Given information
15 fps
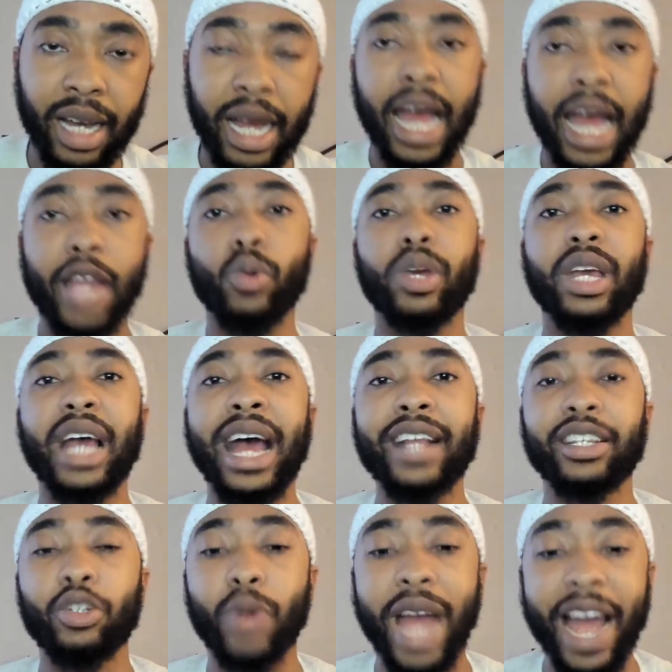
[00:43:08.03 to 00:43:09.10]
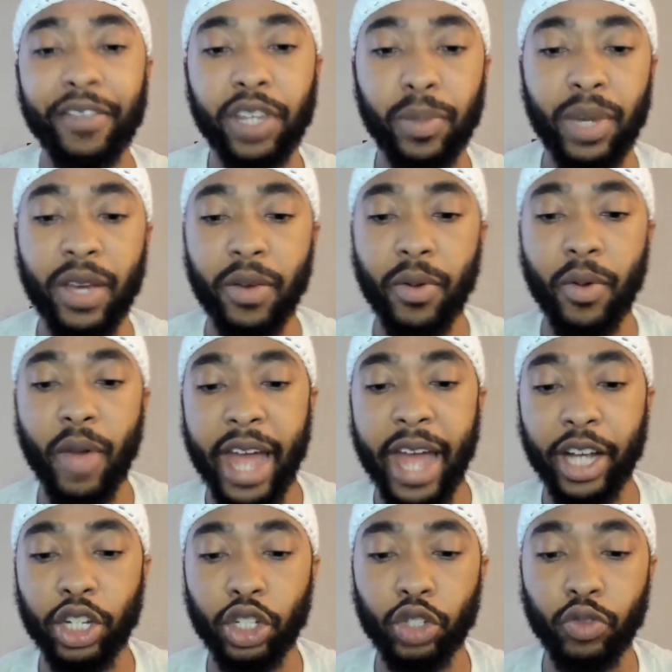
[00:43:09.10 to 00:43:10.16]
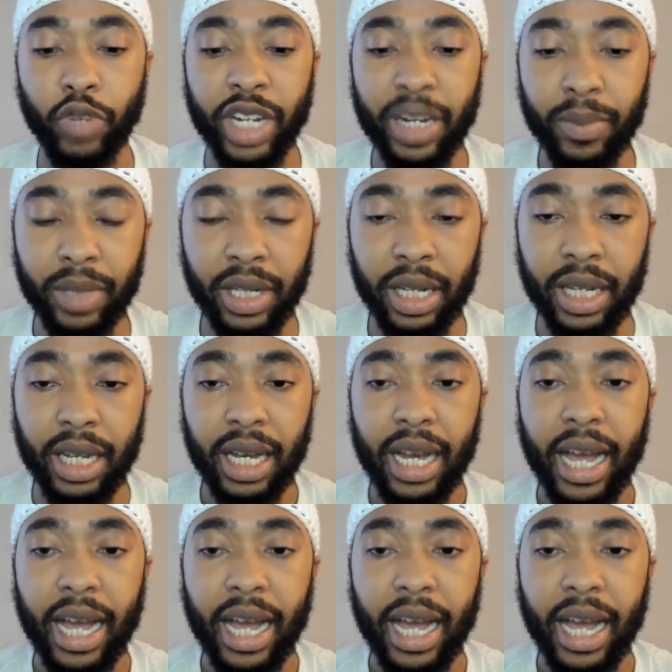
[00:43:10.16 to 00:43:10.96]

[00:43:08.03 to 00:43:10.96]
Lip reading: And you have to be extremely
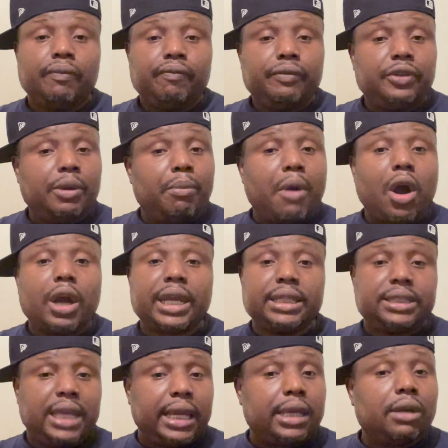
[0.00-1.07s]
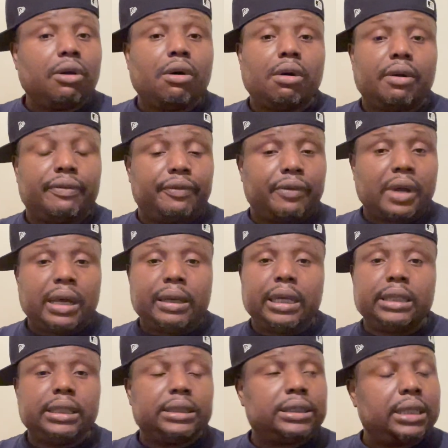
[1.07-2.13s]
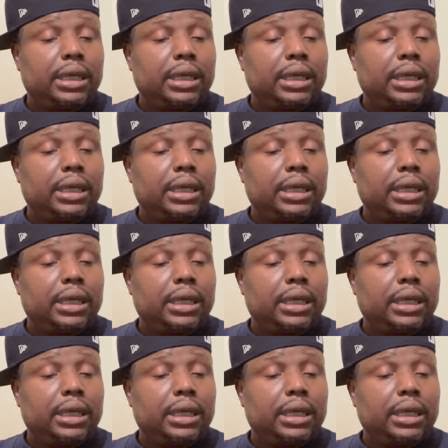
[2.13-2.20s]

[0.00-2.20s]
the market taking off. There's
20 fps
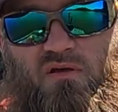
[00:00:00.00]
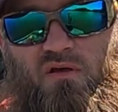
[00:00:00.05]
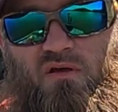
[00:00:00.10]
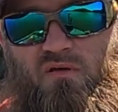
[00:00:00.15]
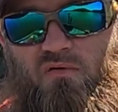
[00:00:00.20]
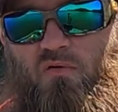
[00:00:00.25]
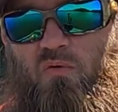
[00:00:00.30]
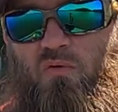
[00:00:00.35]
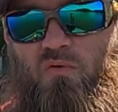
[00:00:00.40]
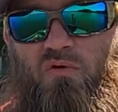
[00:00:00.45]

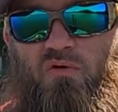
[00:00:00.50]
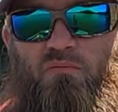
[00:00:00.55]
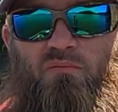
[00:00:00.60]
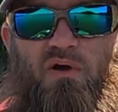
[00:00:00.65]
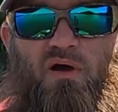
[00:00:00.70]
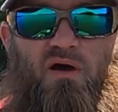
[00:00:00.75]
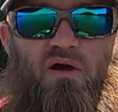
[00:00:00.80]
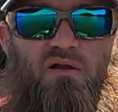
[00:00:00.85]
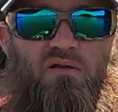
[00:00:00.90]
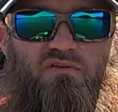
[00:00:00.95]
according
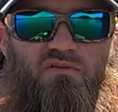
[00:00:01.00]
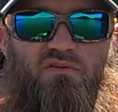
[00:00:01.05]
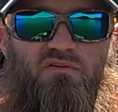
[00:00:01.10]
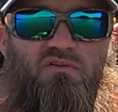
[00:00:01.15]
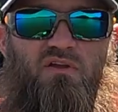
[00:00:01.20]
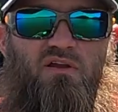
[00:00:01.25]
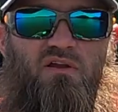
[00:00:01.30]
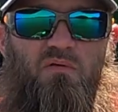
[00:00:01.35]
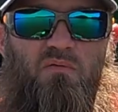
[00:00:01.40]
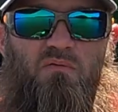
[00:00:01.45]
to
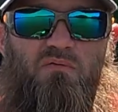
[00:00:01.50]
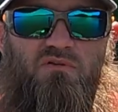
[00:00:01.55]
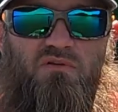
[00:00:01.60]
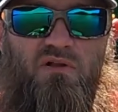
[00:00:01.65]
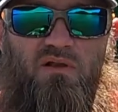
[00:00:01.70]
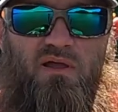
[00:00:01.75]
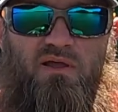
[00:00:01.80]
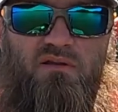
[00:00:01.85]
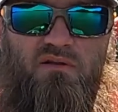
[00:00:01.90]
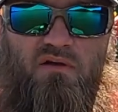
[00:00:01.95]
biologists, they don't want
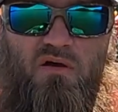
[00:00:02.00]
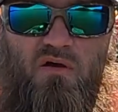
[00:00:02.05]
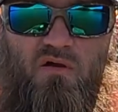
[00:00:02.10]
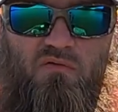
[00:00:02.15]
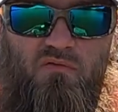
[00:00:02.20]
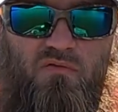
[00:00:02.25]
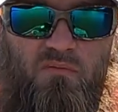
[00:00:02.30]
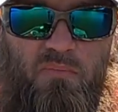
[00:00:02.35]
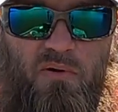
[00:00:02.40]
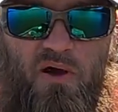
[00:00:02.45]
the lake to
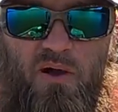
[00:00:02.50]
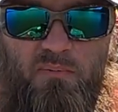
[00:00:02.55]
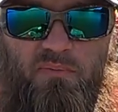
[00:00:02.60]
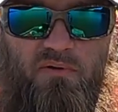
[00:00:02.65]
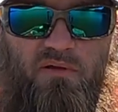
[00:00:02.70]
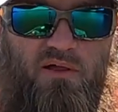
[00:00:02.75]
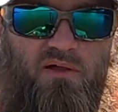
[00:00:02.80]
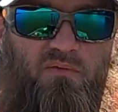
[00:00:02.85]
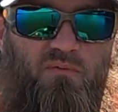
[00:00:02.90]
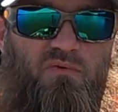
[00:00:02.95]

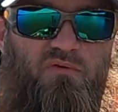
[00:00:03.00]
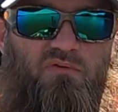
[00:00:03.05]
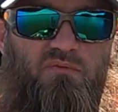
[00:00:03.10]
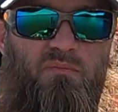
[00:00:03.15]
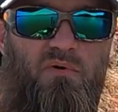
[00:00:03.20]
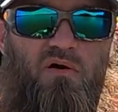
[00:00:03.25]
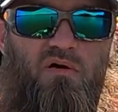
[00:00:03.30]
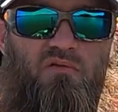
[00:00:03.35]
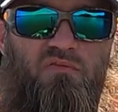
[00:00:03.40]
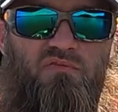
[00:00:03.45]
overpopulate with
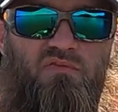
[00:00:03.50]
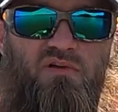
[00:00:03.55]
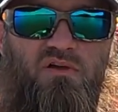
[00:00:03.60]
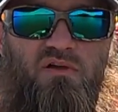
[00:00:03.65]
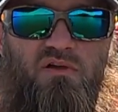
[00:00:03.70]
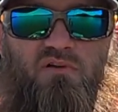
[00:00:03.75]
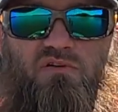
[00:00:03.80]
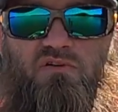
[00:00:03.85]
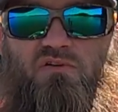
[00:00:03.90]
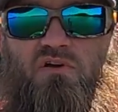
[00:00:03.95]
small
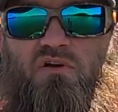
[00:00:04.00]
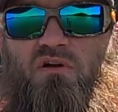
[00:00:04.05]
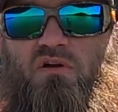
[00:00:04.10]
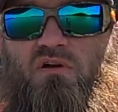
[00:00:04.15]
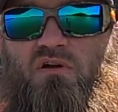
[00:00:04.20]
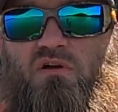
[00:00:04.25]
fish.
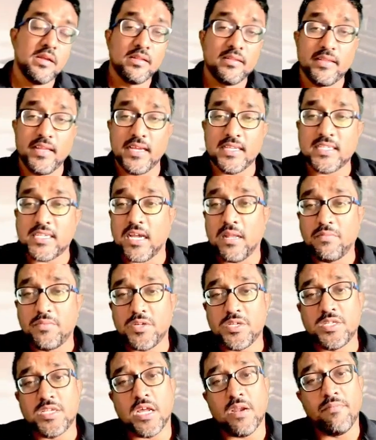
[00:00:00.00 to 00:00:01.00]
These
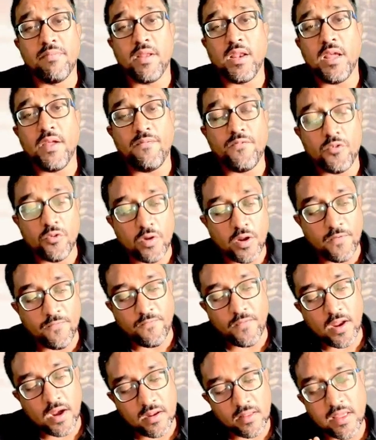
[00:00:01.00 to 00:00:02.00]
sculptures are believed to
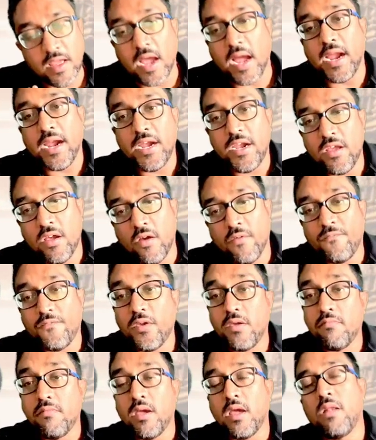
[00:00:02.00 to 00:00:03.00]
reflect the idea of
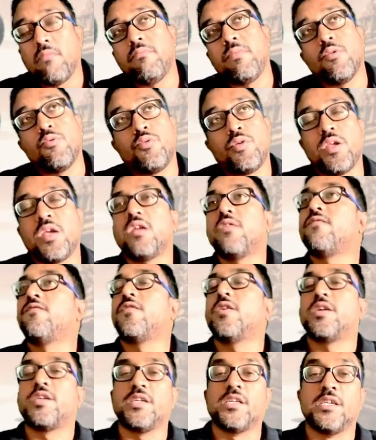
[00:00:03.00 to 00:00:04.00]
female beauty and
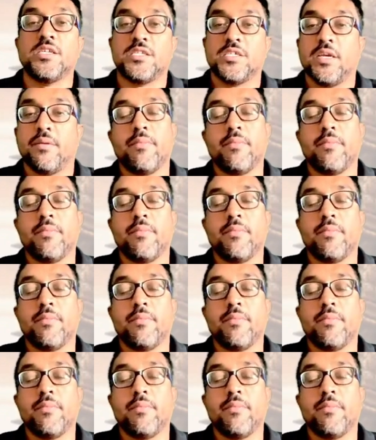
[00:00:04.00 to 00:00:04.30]
fertility.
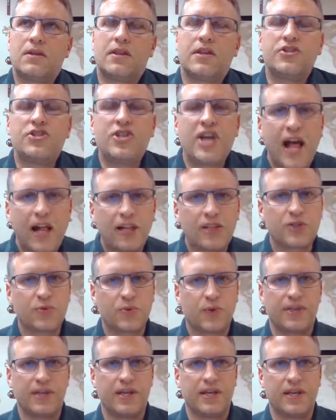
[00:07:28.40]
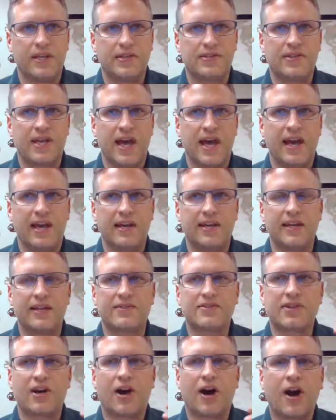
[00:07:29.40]
the challenge with it is that
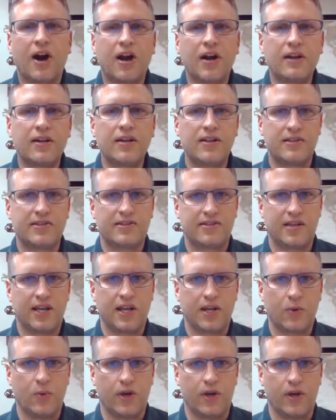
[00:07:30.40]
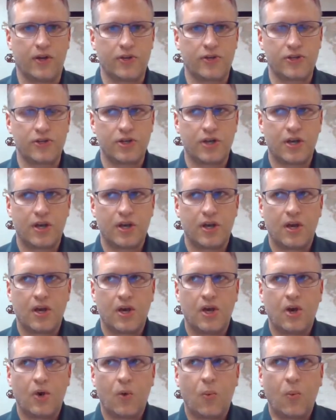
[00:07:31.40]
it's hard to distinguish
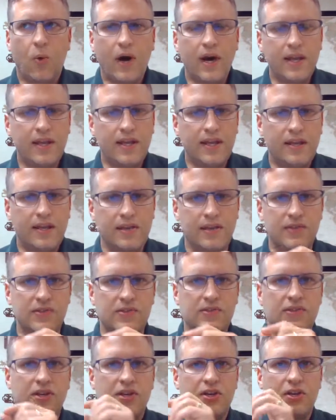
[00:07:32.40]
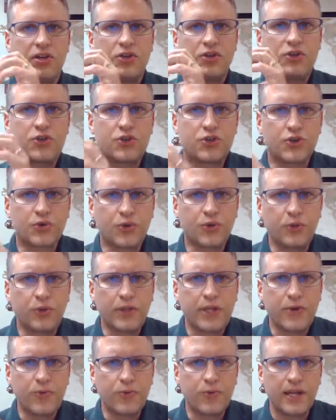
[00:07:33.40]
what is
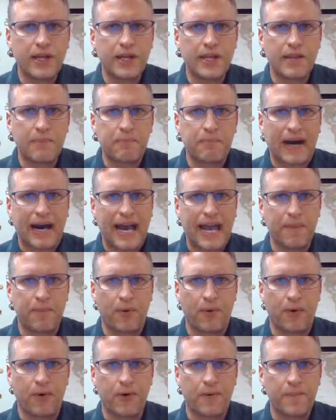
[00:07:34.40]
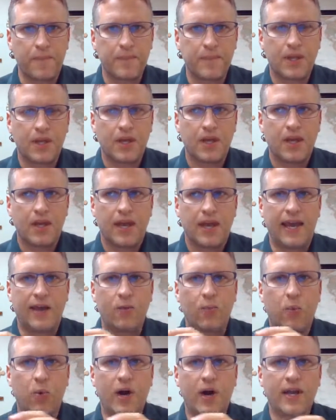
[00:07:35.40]
truly written in the Bible
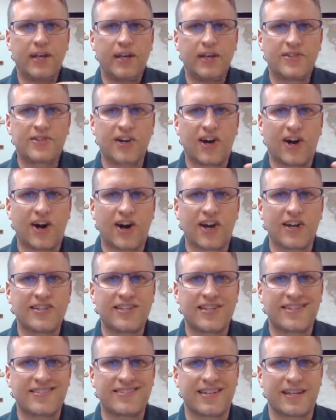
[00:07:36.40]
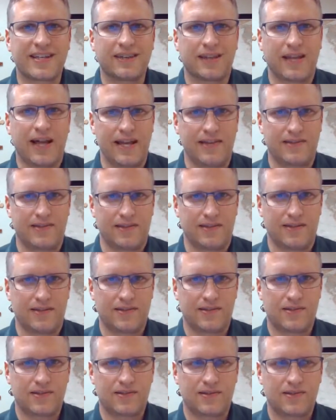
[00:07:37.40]
and what is artistic
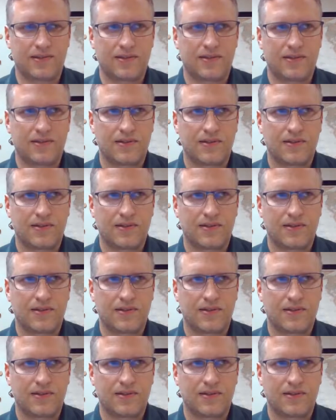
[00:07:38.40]
license.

Assigned task
Please set down every record above exactly as it appears, leaving out the pictures.

Expected answer
15 fps
[00:43:08.03 to 00:43:09.10]
[00:43:09.10 to 00:43:10.16]
[00:43:10.16 to 00:43:10.96]

[00:43:08.03 to 00:43:10.96]
Lip reading: And you have to be extremely
[0.00-1.07s]
[1.07-2.13s]
[2.13-2.20s]

[0.00-2.20s]
the market taking off. There's
20 fps
[00:00:00.00]
[00:00:00.05]
[00:00:00.10]
[00:00:00.15]
[00:00:00.20]
[00:00:00.25]
[00:00:00.30]
[00:00:00.35]
[00:00:00.40]
[00:00:00.45]

[00:00:00.50]
[00:00:00.55]
[00:00:00.60]
[00:00:00.65]
[00:00:00.70]
[00:00:00.75]
[00:00:00.80]
[00:00:00.85]
[00:00:00.90]
[00:00:00.95]
according
[00:00:01.00]
[00:00:01.05]
[00:00:01.10]
[00:00:01.15]
[00:00:01.20]
[00:00:01.25]
[00:00:01.30]
[00:00:01.35]
[00:00:01.40]
[00:00:01.45]
to
[00:00:01.50]
[00:00:01.55]
[00:00:01.60]
[00:00:01.65]
[00:00:01.70]
[00:00:01.75]
[00:00:01.80]
[00:00:01.85]
[00:00:01.90]
[00:00:01.95]
biologists, they don't want
[00:00:02.00]
[00:00:02.05]
[00:00:02.10]
[00:00:02.15]
[00:00:02.20]
[00:00:02.25]
[00:00:02.30]
[00:00:02.35]
[00:00:02.40]
[00:00:02.45]
the lake to
[00:00:02.50]
[00:00:02.55]
[00:00:02.60]
[00:00:02.65]
[00:00:02.70]
[00:00:02.75]
[00:00:02.80]
[00:00:02.85]
[00:00:02.90]
[00:00:02.95]

[00:00:03.00]
[00:00:03.05]
[00:00:03.10]
[00:00:03.15]
[00:00:03.20]
[00:00:03.25]
[00:00:03.30]
[00:00:03.35]
[00:00:03.40]
[00:00:03.45]
overpopulate with
[00:00:03.50]
[00:00:03.55]
[00:00:03.60]
[00:00:03.65]
[00:00:03.70]
[00:00:03.75]
[00:00:03.80]
[00:00:03.85]
[00:00:03.90]
[00:00:03.95]
small
[00:00:04.00]
[00:00:04.05]
[00:00:04.10]
[00:00:04.15]
[00:00:04.20]
[00:00:04.25]
fish.
[00:00:00.00 to 00:00:01.00]
These
[00:00:01.00 to 00:00:02.00]
sculptures are believed to
[00:00:02.00 to 00:00:03.00]
reflect the idea of
[00:00:03.00 to 00:00:04.00]
female beauty and
[00:00:04.00 to 00:00:04.30]
fertility.
[00:07:28.40]
[00:07:29.40]
the challenge with it is that
[00:07:30.40]
[00:07:31.40]
it's hard to distinguish
[00:07:32.40]
[00:07:33.40]
what is
[00:07:34.40]
[00:07:35.40]
truly written in the Bible
[00:07:36.40]
[00:07:37.40]
and what is artistic
[00:07:38.40]
license.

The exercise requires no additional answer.